> [EXERCISE GOAL]: Wherever a picture appears in the listing, leave it out, and copy the rest exactly.
☆ ☆ ☆ ☆ ☆ ☆ ☆
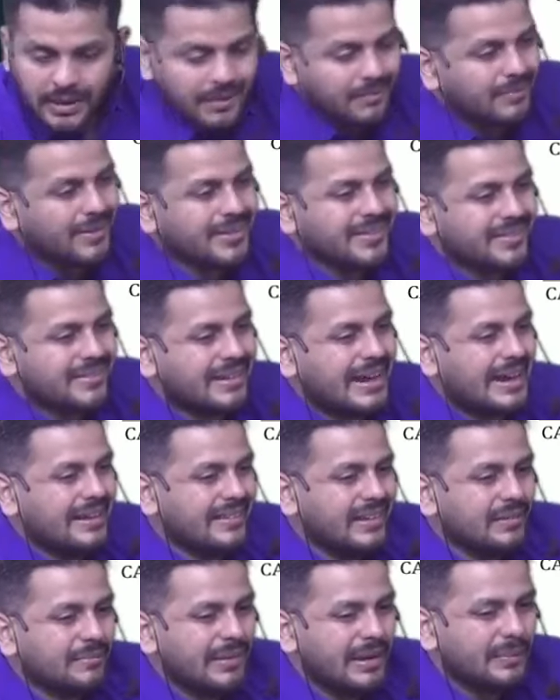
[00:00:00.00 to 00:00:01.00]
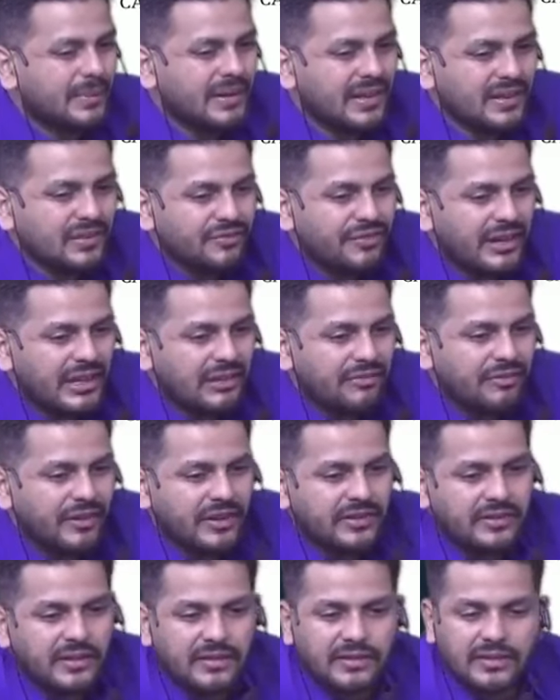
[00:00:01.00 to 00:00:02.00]
Strategic management has five
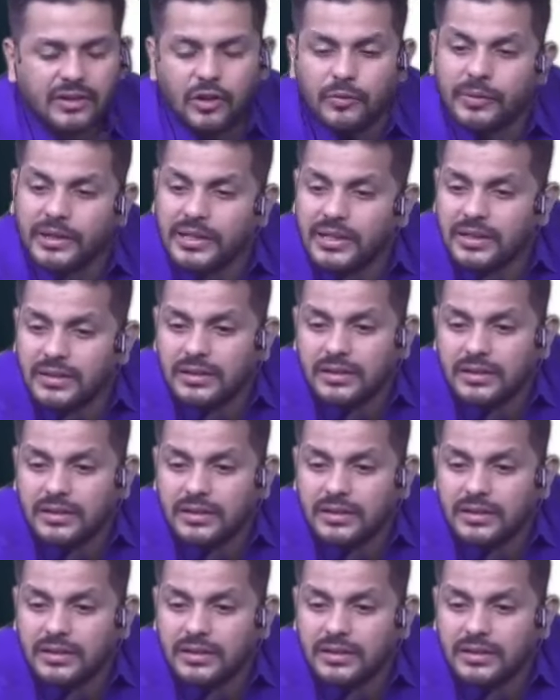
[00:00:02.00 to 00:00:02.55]
phases. How many?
☆ ☆ ☆ ☆ ☆ ☆ ☆
> [RESULT OF THE EXERCISE]:
[00:00:00.00 to 00:00:01.00]
[00:00:01.00 to 00:00:02.00]
Strategic management has five
[00:00:02.00 to 00:00:02.55]
phases. How many?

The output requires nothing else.